BEGIN SOURCE MATERIAL

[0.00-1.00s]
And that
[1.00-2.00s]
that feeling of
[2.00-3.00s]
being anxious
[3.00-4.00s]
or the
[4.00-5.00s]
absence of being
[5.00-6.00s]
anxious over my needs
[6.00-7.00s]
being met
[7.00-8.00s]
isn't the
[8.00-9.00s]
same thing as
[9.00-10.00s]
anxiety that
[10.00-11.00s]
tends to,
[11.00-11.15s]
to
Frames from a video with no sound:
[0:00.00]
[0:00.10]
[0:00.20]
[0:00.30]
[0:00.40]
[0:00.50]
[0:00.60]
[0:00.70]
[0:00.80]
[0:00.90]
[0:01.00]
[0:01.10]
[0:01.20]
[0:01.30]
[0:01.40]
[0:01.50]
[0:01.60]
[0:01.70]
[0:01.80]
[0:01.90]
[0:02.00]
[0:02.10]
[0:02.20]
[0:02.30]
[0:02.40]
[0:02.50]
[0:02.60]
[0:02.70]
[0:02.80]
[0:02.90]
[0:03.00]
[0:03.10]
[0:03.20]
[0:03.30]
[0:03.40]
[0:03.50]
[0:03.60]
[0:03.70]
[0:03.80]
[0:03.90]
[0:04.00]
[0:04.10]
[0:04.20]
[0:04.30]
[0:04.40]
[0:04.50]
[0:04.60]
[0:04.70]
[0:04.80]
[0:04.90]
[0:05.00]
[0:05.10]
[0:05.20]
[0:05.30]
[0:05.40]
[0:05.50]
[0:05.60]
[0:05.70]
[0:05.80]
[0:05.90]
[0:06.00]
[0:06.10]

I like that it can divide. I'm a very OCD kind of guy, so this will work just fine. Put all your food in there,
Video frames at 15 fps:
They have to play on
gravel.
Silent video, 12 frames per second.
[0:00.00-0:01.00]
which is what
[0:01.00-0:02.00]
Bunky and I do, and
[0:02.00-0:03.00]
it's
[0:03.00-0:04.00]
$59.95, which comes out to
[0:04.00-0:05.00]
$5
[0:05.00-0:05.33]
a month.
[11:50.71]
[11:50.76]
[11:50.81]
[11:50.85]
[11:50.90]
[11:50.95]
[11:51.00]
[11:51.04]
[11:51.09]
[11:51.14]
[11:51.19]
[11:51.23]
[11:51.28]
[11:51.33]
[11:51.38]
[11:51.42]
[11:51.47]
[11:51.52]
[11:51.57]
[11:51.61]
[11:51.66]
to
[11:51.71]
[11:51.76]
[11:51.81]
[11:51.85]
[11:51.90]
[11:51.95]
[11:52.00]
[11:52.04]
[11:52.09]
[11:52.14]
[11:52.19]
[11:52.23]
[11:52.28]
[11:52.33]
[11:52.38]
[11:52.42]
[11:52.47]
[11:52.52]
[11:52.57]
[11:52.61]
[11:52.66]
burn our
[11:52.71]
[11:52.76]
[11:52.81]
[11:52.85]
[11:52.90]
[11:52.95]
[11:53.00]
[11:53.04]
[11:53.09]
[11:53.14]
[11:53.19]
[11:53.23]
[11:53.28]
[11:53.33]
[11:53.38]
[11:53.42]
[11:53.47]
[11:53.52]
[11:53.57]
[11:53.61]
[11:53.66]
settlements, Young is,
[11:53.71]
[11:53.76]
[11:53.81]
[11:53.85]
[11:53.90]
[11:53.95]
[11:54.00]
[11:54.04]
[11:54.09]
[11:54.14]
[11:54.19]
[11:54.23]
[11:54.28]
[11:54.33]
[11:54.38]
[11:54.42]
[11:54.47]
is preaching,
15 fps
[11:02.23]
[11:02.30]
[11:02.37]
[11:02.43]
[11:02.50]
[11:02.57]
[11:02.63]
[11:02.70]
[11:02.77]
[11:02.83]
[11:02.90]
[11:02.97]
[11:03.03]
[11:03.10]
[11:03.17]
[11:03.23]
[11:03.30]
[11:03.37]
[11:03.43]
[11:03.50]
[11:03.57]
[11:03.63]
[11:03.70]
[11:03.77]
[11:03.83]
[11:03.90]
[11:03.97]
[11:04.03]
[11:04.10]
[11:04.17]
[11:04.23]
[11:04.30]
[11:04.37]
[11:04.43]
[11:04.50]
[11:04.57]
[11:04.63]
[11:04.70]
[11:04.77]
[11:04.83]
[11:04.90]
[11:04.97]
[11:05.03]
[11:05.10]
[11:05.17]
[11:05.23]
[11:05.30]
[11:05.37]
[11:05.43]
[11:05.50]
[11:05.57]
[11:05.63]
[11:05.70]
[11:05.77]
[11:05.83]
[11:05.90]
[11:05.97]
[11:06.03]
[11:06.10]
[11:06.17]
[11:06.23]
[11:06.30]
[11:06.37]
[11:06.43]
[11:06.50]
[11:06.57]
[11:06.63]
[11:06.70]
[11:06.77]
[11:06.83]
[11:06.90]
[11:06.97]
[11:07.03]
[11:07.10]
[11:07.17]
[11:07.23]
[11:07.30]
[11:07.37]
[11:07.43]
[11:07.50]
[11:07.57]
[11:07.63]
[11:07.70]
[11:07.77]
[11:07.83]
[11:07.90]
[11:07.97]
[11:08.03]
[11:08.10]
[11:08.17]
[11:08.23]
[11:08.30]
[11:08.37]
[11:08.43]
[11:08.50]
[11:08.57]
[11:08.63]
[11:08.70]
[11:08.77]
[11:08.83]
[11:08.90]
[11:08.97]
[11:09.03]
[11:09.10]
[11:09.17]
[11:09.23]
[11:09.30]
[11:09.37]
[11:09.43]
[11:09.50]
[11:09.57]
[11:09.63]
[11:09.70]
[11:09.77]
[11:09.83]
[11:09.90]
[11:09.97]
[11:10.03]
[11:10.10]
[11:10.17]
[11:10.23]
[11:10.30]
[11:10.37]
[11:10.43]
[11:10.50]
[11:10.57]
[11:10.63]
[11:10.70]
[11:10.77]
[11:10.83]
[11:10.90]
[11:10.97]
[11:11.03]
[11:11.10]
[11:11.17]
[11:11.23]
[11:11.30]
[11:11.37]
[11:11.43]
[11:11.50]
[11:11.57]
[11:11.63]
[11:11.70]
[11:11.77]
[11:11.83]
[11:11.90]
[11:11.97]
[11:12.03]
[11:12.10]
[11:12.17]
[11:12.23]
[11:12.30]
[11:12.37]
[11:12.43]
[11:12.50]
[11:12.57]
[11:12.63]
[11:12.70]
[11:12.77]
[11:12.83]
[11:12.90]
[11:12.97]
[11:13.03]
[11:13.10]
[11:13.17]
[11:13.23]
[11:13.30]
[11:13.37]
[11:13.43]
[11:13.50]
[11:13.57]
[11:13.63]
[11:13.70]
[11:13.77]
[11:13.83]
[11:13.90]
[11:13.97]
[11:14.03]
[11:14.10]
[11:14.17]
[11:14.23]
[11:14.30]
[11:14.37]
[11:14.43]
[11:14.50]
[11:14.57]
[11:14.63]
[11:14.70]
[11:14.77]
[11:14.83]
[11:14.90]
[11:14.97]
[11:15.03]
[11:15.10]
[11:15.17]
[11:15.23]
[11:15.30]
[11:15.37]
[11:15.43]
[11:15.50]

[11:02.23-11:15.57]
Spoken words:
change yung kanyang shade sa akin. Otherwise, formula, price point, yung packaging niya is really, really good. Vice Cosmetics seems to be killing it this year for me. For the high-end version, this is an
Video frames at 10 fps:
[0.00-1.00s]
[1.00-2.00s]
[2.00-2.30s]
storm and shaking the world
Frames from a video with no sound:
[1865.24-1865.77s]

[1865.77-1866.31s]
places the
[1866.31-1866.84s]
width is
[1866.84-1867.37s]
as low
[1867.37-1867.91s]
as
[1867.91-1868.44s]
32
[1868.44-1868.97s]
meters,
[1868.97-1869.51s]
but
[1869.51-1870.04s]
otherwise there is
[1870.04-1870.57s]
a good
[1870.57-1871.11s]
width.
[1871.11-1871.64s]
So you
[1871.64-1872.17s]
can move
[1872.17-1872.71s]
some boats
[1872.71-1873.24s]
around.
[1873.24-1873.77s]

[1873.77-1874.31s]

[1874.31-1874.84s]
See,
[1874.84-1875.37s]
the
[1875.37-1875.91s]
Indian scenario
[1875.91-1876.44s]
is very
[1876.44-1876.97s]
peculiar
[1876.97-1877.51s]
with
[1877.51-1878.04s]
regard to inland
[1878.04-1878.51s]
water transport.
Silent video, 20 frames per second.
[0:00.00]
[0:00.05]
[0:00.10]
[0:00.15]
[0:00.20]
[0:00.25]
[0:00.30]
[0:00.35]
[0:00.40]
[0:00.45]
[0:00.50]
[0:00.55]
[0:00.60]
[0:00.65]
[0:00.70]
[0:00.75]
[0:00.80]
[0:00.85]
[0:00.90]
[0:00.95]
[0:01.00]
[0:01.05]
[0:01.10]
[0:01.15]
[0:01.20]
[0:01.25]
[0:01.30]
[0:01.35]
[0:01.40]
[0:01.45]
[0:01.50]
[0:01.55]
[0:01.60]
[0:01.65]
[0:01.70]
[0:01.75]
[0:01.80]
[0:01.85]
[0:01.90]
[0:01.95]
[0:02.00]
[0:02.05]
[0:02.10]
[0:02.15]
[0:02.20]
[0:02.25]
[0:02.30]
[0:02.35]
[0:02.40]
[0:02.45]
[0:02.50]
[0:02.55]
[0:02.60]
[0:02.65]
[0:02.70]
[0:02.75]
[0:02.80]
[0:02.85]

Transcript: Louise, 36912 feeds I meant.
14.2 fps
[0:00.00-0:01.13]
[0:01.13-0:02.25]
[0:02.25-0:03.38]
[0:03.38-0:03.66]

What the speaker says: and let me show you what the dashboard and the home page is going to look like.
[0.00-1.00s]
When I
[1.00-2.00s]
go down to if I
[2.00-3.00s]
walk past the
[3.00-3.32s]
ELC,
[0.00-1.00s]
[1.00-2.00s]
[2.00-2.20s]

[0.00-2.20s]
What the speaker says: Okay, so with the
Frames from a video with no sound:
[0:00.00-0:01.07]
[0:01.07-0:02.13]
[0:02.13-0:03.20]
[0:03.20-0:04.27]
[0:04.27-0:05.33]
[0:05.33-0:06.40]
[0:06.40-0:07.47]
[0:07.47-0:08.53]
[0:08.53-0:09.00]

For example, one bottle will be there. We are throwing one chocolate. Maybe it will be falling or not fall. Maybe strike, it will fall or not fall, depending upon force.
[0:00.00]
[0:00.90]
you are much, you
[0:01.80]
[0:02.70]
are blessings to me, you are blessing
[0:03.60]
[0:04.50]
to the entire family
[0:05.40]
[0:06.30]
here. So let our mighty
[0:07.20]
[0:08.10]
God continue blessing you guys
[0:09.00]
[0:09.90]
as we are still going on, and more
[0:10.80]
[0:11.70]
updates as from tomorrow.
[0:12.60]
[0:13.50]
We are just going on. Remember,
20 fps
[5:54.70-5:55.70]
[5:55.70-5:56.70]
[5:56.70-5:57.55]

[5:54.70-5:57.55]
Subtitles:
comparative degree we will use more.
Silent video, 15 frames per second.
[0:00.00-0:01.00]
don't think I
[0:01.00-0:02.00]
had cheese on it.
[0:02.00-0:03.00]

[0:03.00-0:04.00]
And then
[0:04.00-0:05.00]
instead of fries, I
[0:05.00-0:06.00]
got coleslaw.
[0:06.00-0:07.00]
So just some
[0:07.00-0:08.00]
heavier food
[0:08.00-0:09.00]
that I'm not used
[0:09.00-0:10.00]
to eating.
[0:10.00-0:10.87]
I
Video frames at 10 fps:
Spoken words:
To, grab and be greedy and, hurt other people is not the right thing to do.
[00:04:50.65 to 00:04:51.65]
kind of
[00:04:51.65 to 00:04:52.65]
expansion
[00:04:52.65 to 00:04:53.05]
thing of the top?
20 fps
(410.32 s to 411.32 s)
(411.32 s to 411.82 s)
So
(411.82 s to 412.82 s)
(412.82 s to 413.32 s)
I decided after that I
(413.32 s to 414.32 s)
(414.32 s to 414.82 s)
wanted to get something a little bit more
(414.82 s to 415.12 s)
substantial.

END SOURCE MATERIAL

▸ **WORK REQUIRED**:
Lines with "says" in them: work out how many there are in the listing and give the figure alone.

▸ **COMPLETED TASK**:
2